*WORK REQUIRED:*
The result should be an exact copy of the entries below, free of pictures.

# # # # #

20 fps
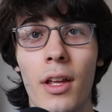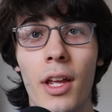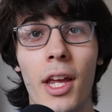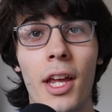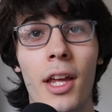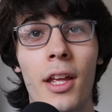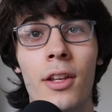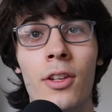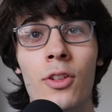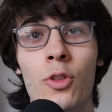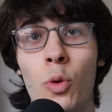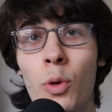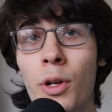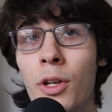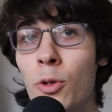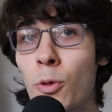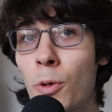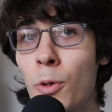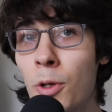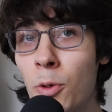In
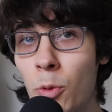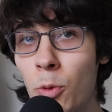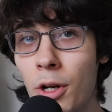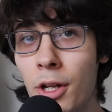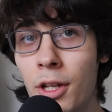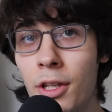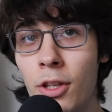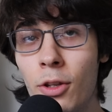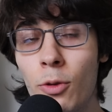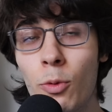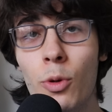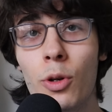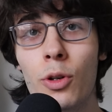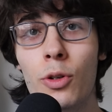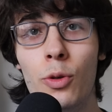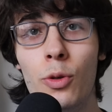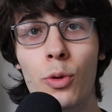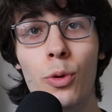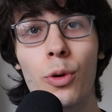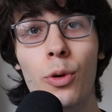2021, you were
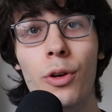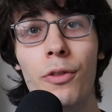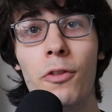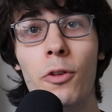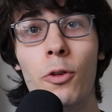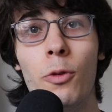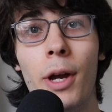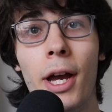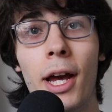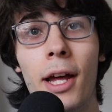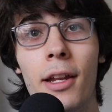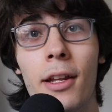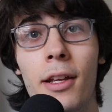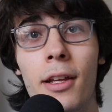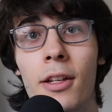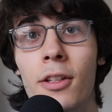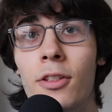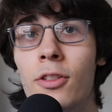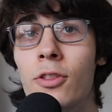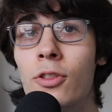cool if you
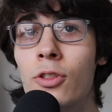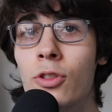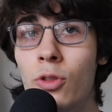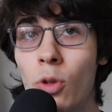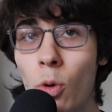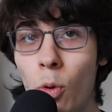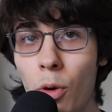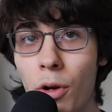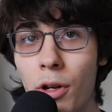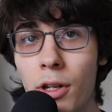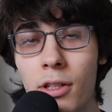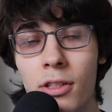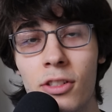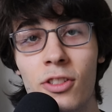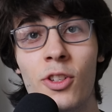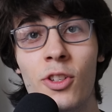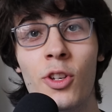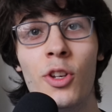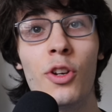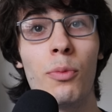added
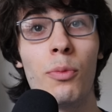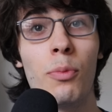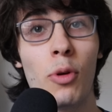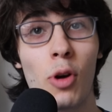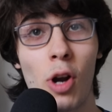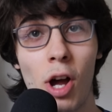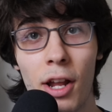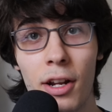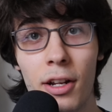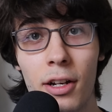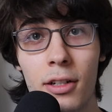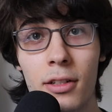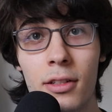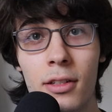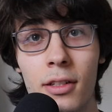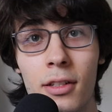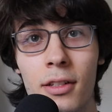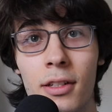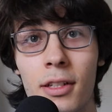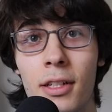stories to your
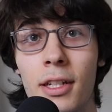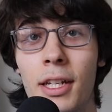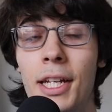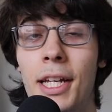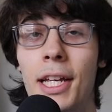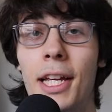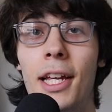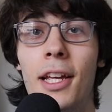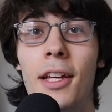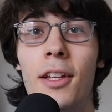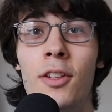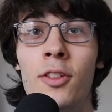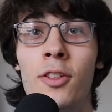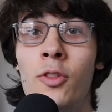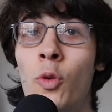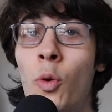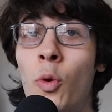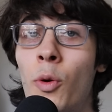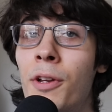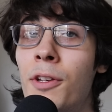product. In
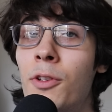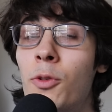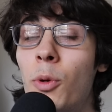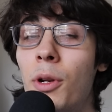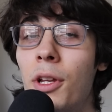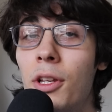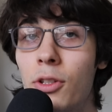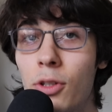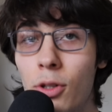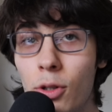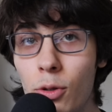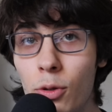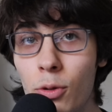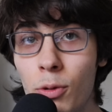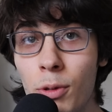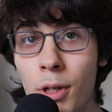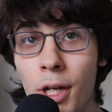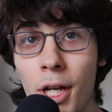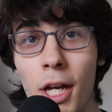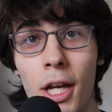
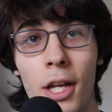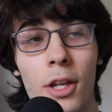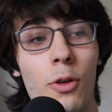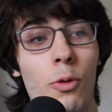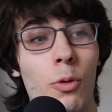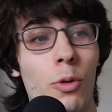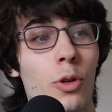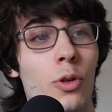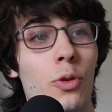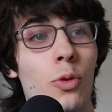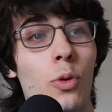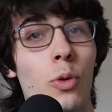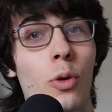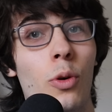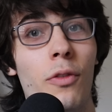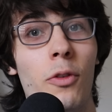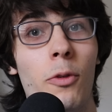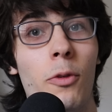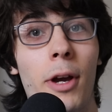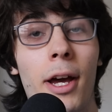2022, you were cool
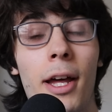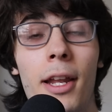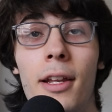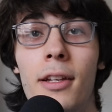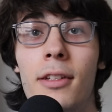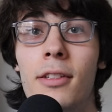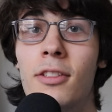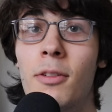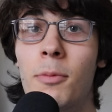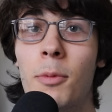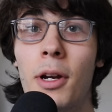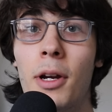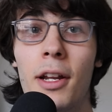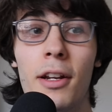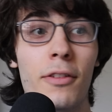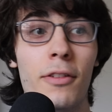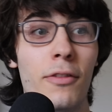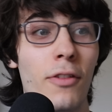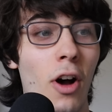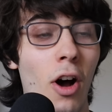if you added some
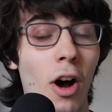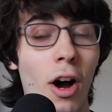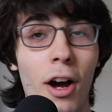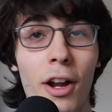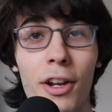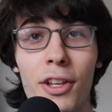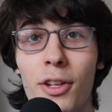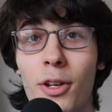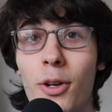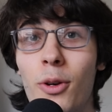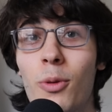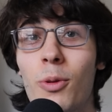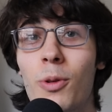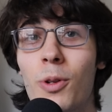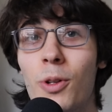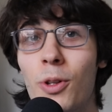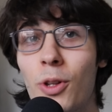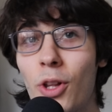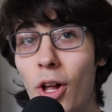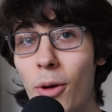kind of audio
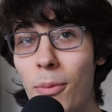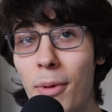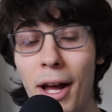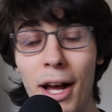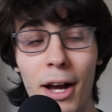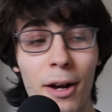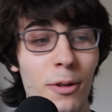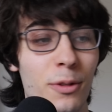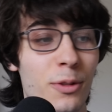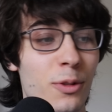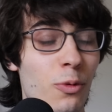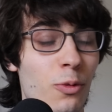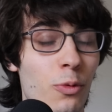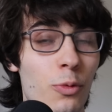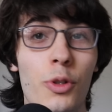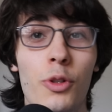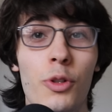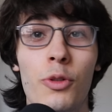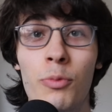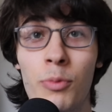clubhouse
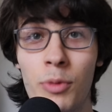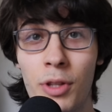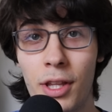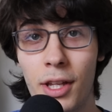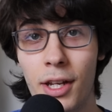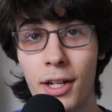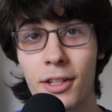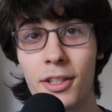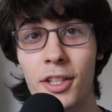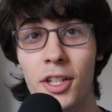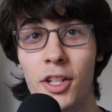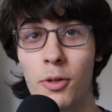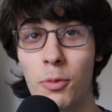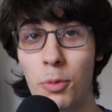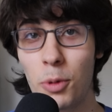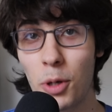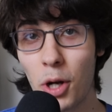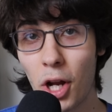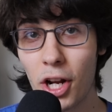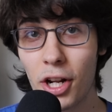room thing to your
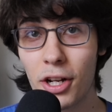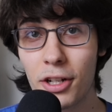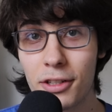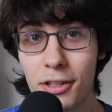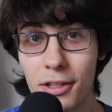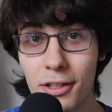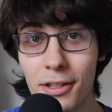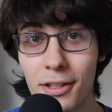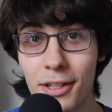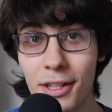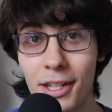product.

# # # # #

*SOLUTION TO THE EXERCISE:*
20 fps
In
2021, you were
cool if you
added
stories to your
product. In
2022, you were cool
if you added some
kind of audio
clubhouse
room thing to your
product.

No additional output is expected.